D’un pareil tableau il ressort que, dans la commune d’Arachine, les familles sans âme, faibles ou à un seul ouvrier, dont le nombre montait ensemble à 57, soit presqu’aux deux tiers du total, ne détenaient pas la moitié des terres du mir, tandis que les trente familles les plus aisées, qui, réunies, ne formaient guère qu’un tiers de la totalité, détenaient ensemble plus de la moitié des lots (112 contre 100) et payaient à elles seules plus que toutes les autres additionnées, (1, 377 roubles 60 kopeks contre 1, 230 roubles sur un total de 2, 607 roubles 60 kopeks).

Une conséquence assez inattendue de ce mode de distribution, c’est qu’avec ces procédés en apparence tout communistes, ce qui constitue un titre à la terre, c’est moins la force personnelle du travailleur que les ressources dont il dispose. Dans un mir, comme celui d’Arachine, on pourrait presque dire que c’est le capital, qui donne droit au sol. La terre est attribuée de préférence à ceux qui ont le plus de moyens d’en tirer parti. On considère, dans la répartition, moins les besoins de la consommation que les moyens de production.

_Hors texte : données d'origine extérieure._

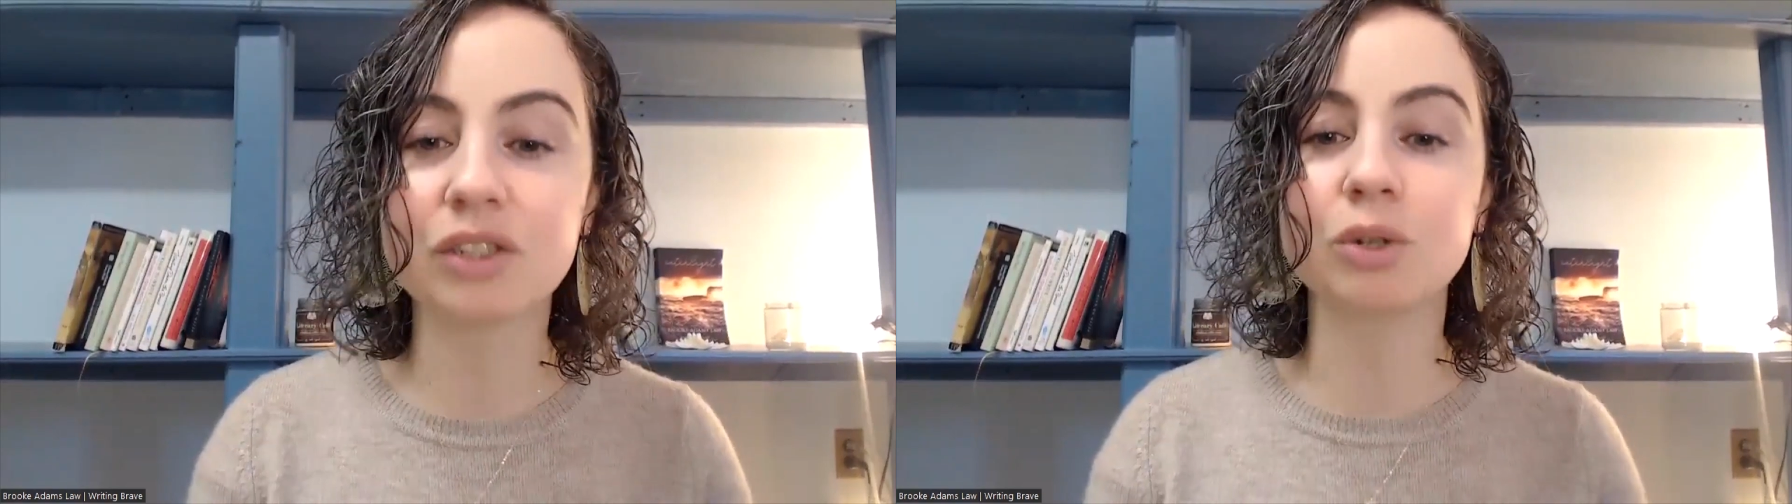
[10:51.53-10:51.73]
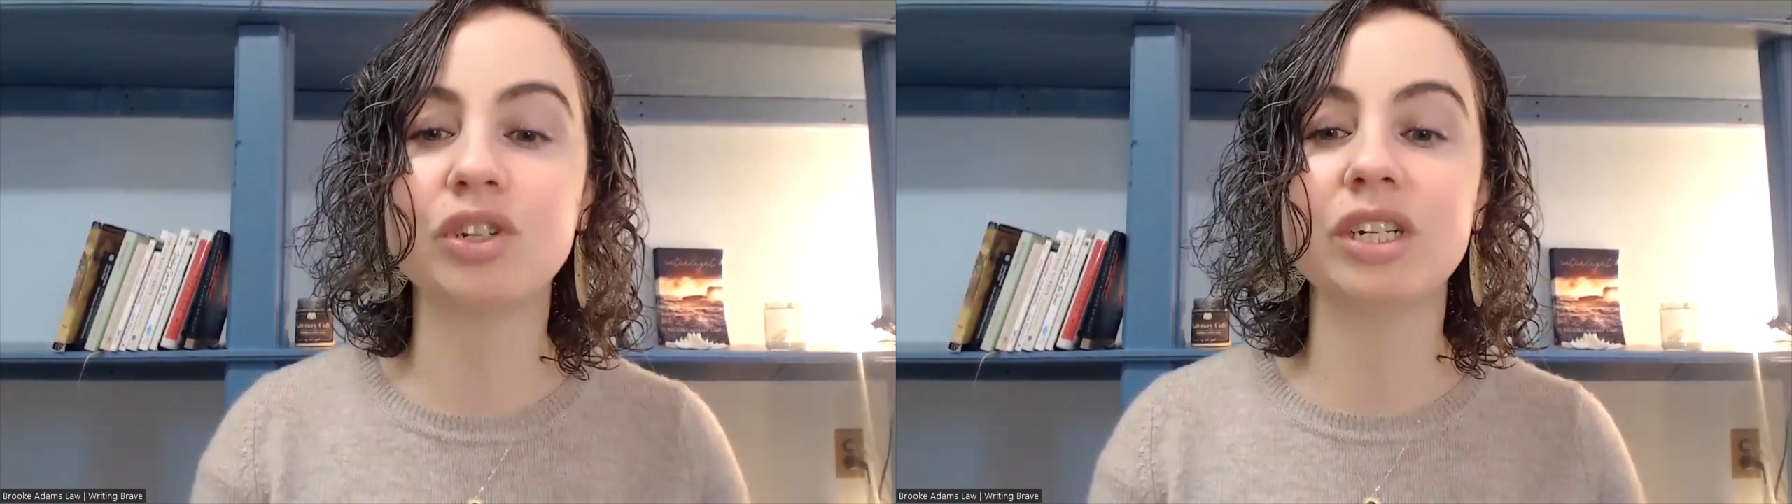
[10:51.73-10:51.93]

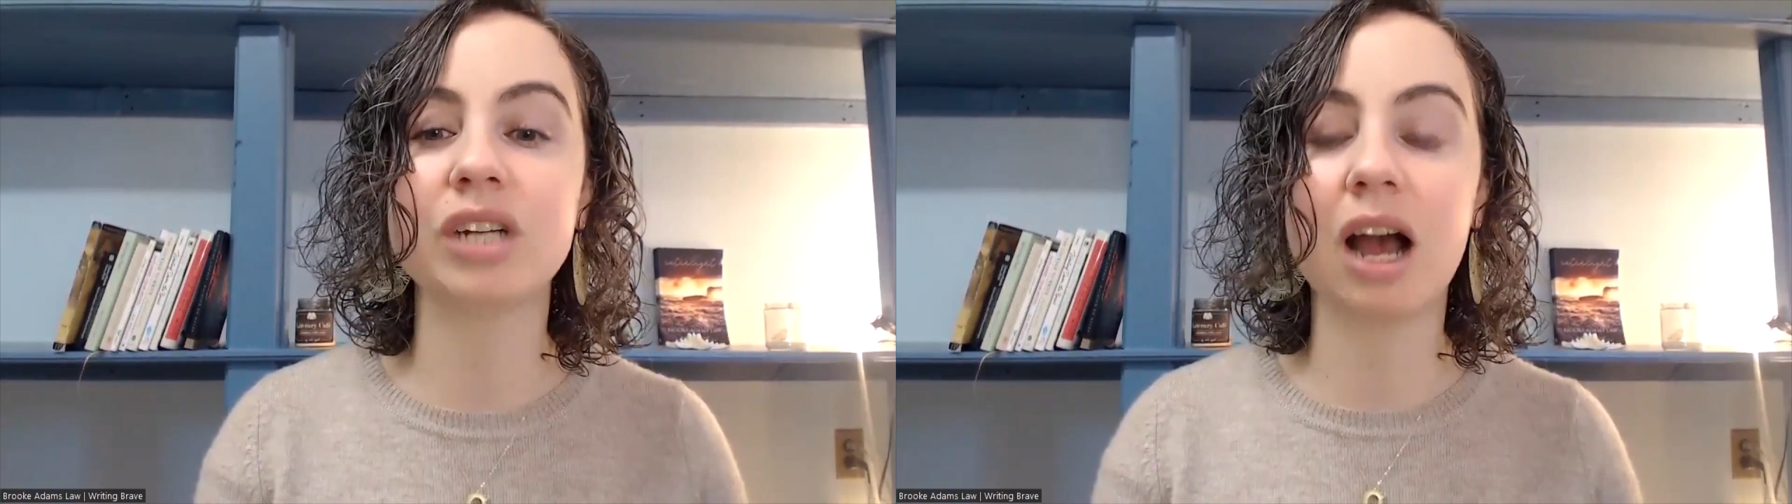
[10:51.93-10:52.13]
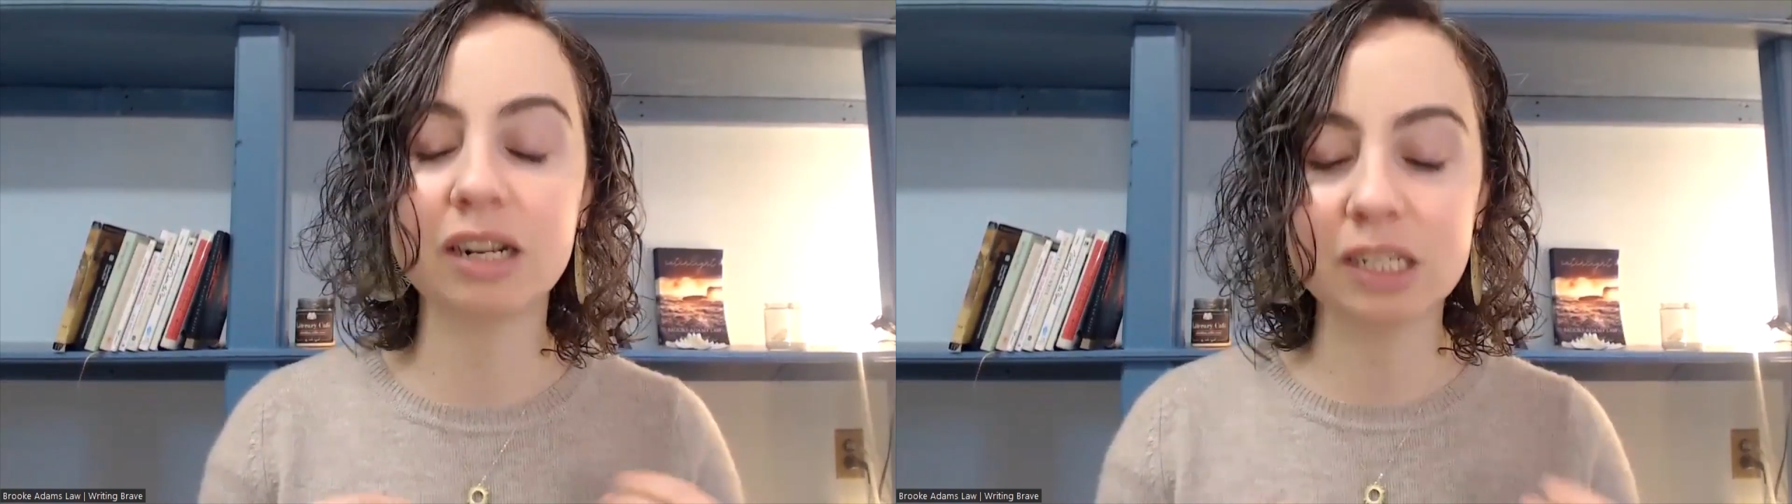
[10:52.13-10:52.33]
So she
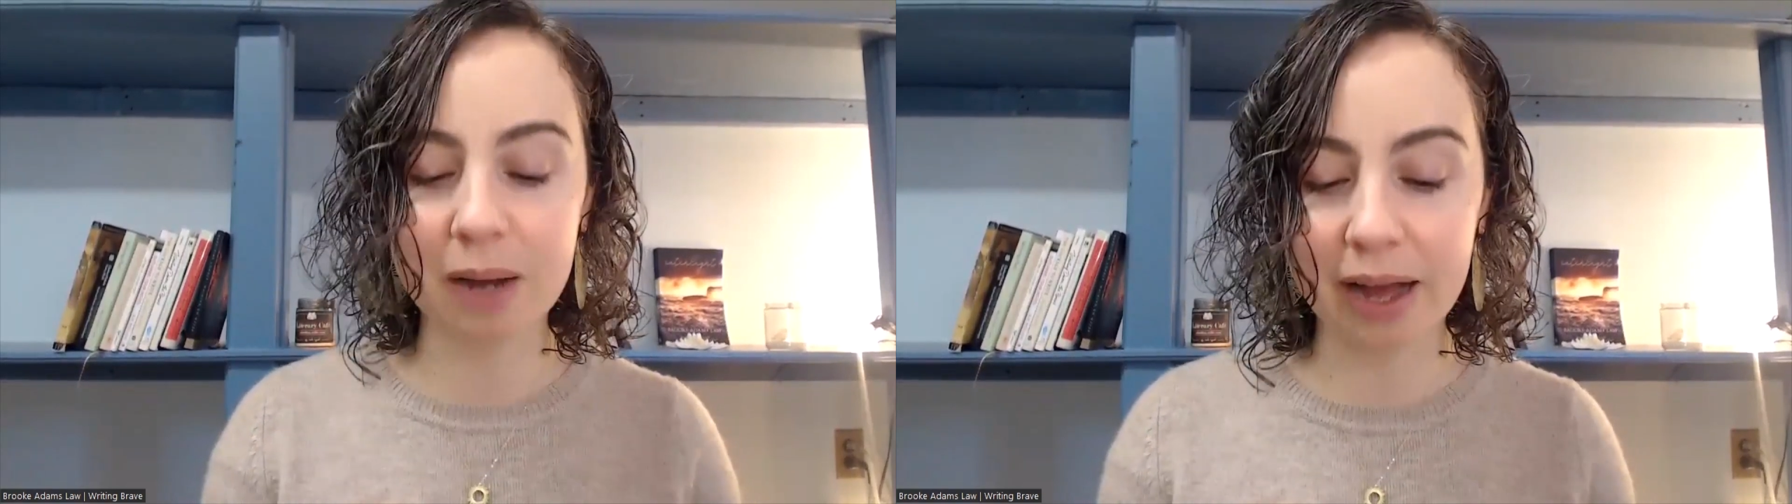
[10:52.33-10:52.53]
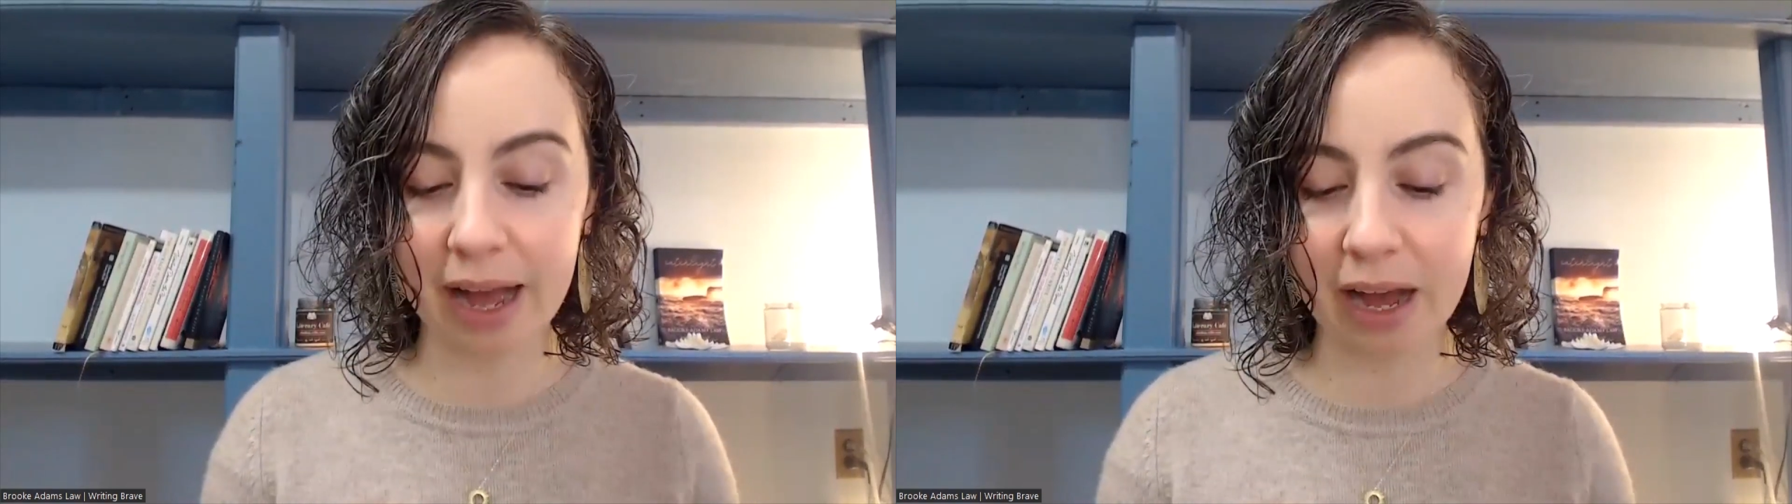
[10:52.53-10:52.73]
talked
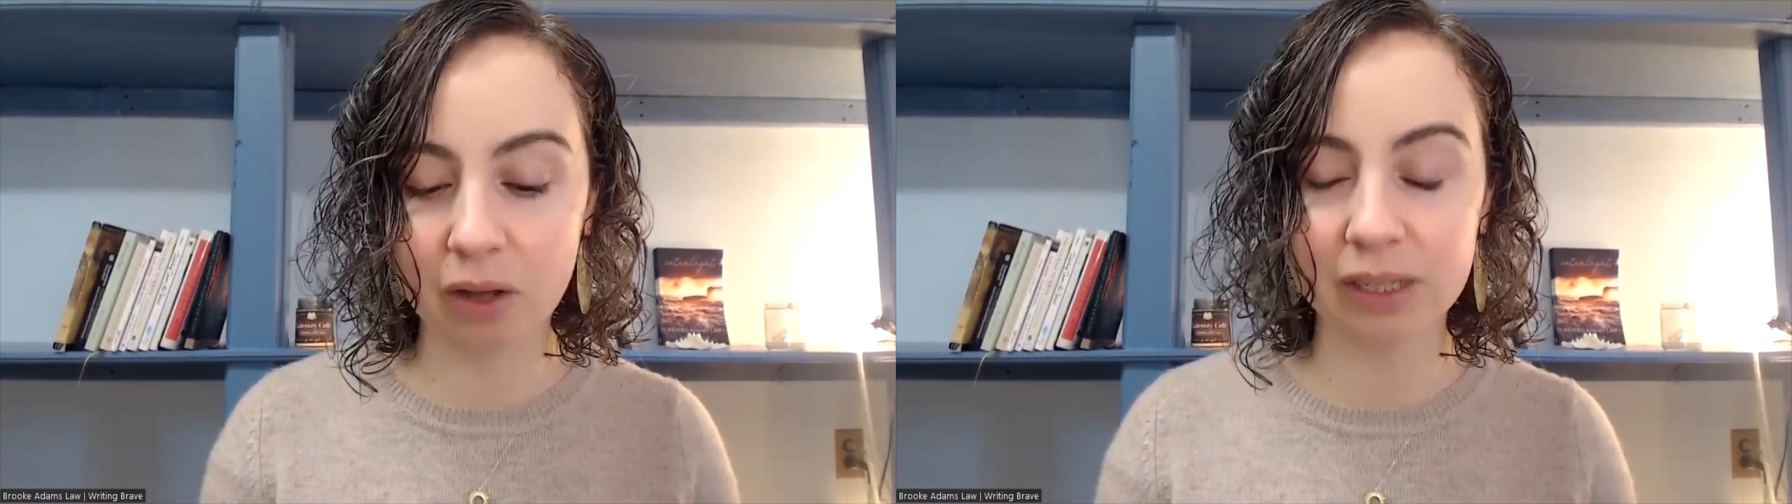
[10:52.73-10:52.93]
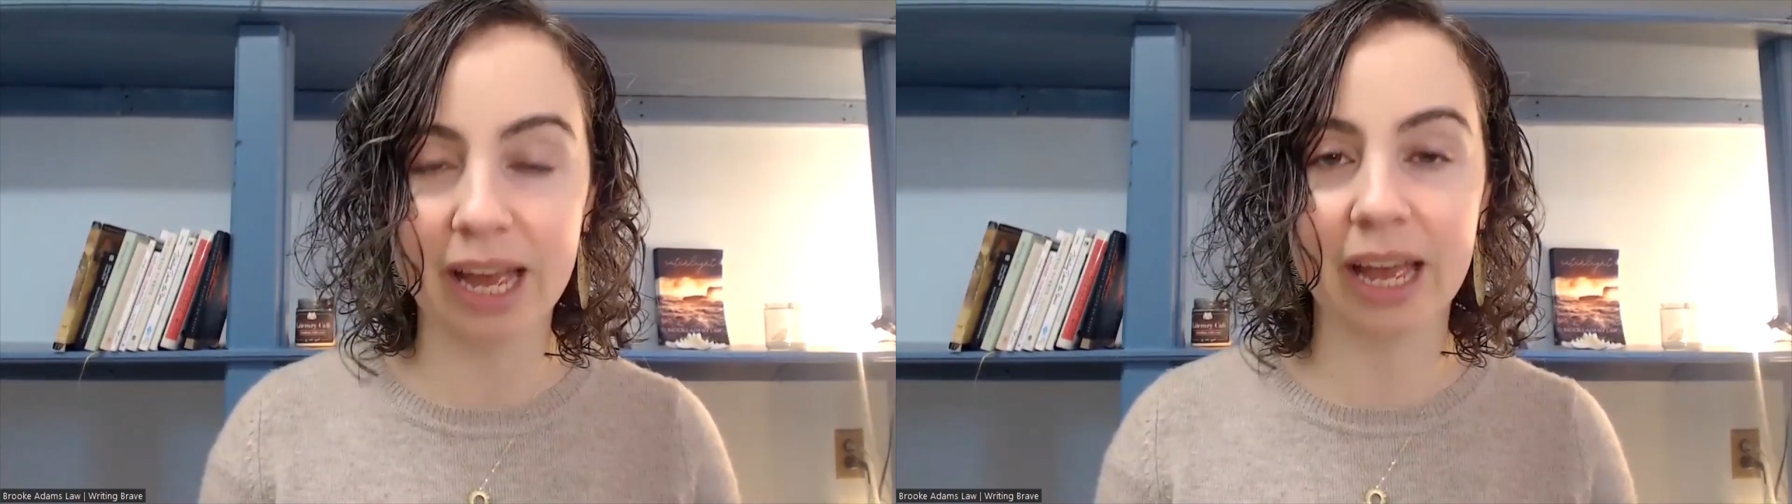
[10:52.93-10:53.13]
about
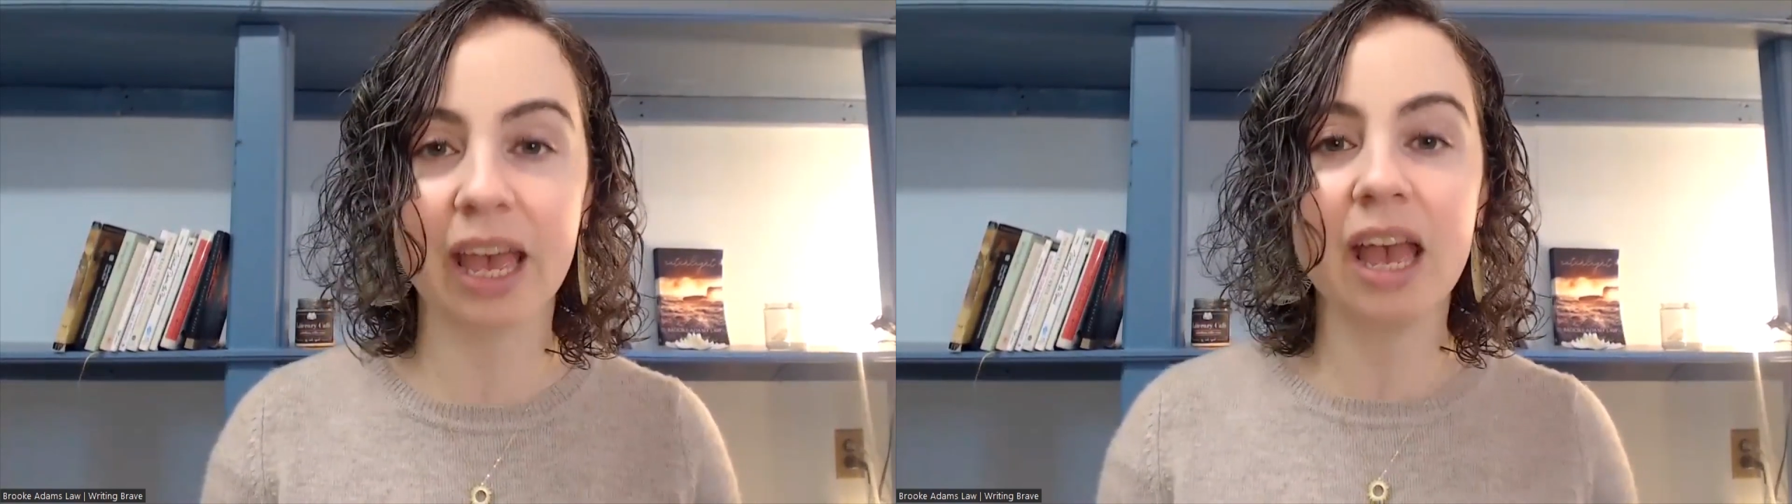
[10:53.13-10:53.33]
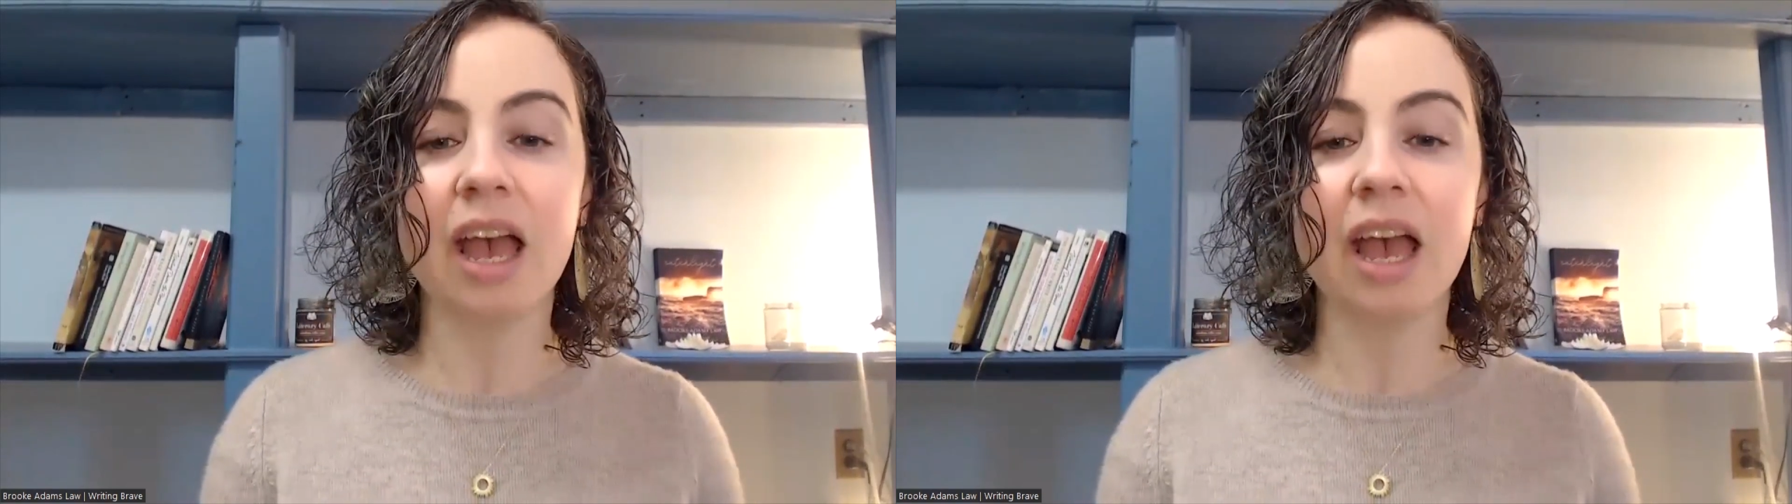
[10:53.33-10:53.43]
how like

  1. Ailleurs, les terres et les impôts, au lieu d’être partagés en fractions correspondant au nombre d’âmes, sont divisés par le nombre de tiaglos ou d’unités de travail, sans tenir compte du chiffre des âmes de revision. Le système, adopté à Arachine, revient du reste à la distribution par tiaglo, puisqu’on fait la répartition ne s’y fait point par âme, mais par unité de travail. Un des plus éminents écrivains de l’école slavophile, Iouri Samarine, a jadis cherché, à ce mode de partage, une formule mathématique : « C’est par unité de travail, dit-il, que se définit le rapport des familles à la communauté, que se fait la transposition des cours (dvor) ou maisons en tiaglos, — Chaque maison, transposée en tiaglos, peut être regardée comme une fraction dont le dénominateur exprime la somme d’unités comprises dans la commune, et le numérateur la quantité de ces unités revenant à la maison, tandis que le mir représente l’entier. » (Samarine : O posemelnoi obchtchinnom vladènii (Rousskaia Besieda, 1857.) La même formule peut s’appliquer au système suivi par le mir d’Arachine.